*INSTRUCTIONS TO FOLLOW*.
Take the entries below and retype them word for word, excluding the images.

(Stored data entries)
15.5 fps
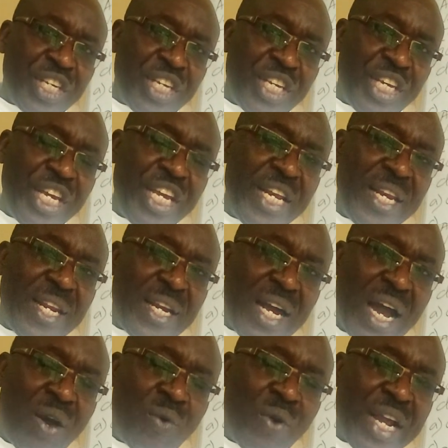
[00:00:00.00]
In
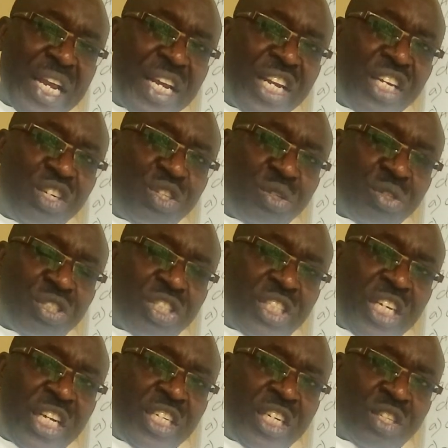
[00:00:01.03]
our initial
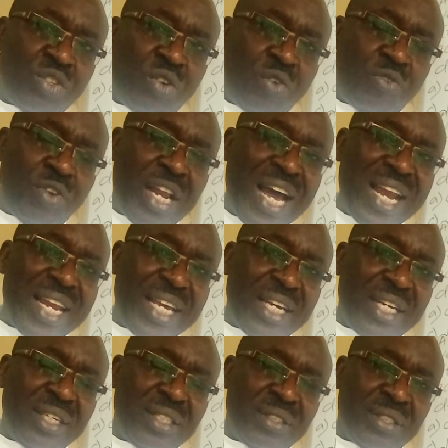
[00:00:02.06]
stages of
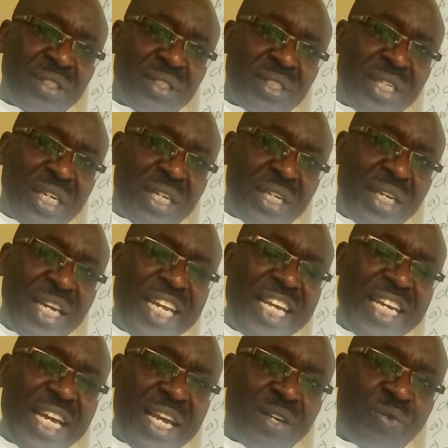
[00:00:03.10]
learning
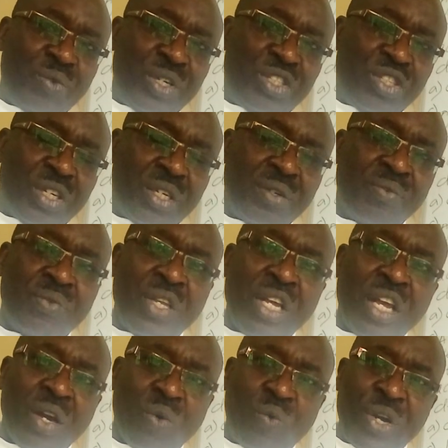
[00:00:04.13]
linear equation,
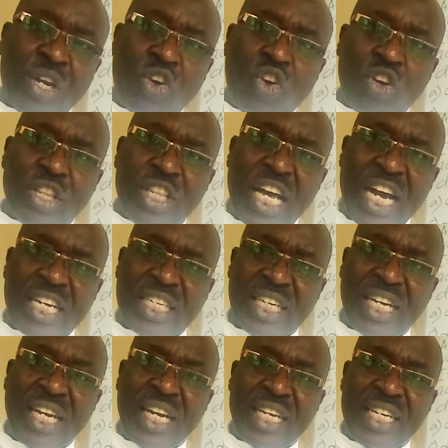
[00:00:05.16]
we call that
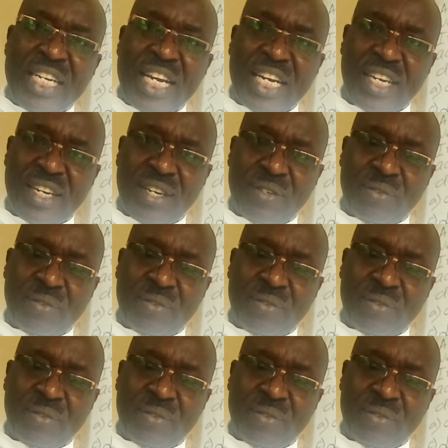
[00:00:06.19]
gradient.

*WRITTEN REPLY*.
15.5 fps
[00:00:00.00]
In
[00:00:01.03]
our initial
[00:00:02.06]
stages of
[00:00:03.10]
learning
[00:00:04.13]
linear equation,
[00:00:05.16]
we call that
[00:00:06.19]
gradient.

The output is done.